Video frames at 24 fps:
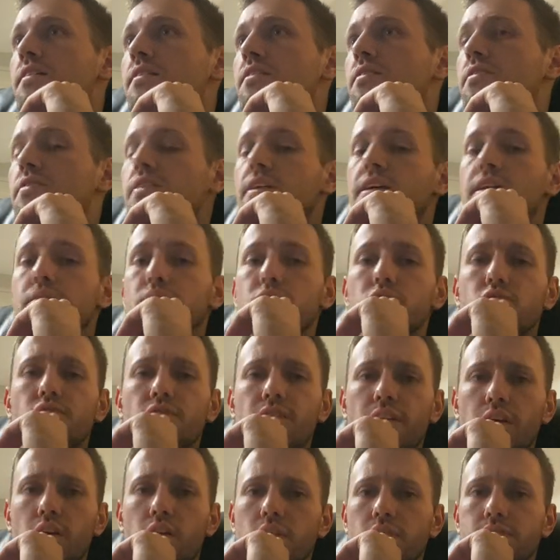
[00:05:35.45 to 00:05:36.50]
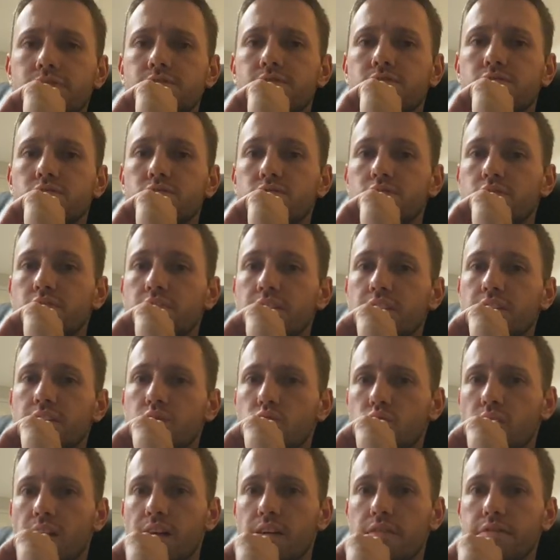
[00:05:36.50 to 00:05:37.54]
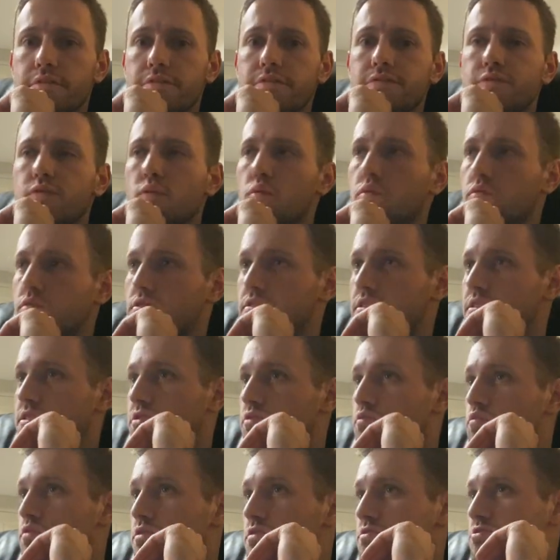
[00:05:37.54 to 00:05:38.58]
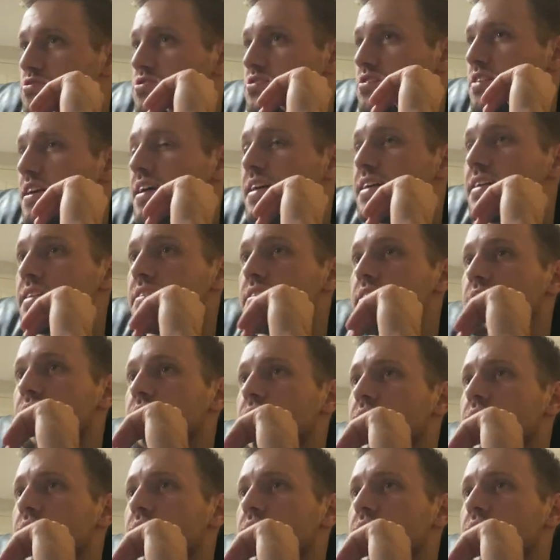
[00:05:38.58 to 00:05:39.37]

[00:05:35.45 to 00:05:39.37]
Then moving on to the round of 4 in the winner's side,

● WORK TO BE COMPLETED
Copy each entry exactly as written. Images should not appear in the copy.

● TASK RESULT
Video frames at 24 fps:
[00:05:35.45 to 00:05:36.50]
[00:05:36.50 to 00:05:37.54]
[00:05:37.54 to 00:05:38.58]
[00:05:38.58 to 00:05:39.37]

[00:05:35.45 to 00:05:39.37]
Then moving on to the round of 4 in the winner's side,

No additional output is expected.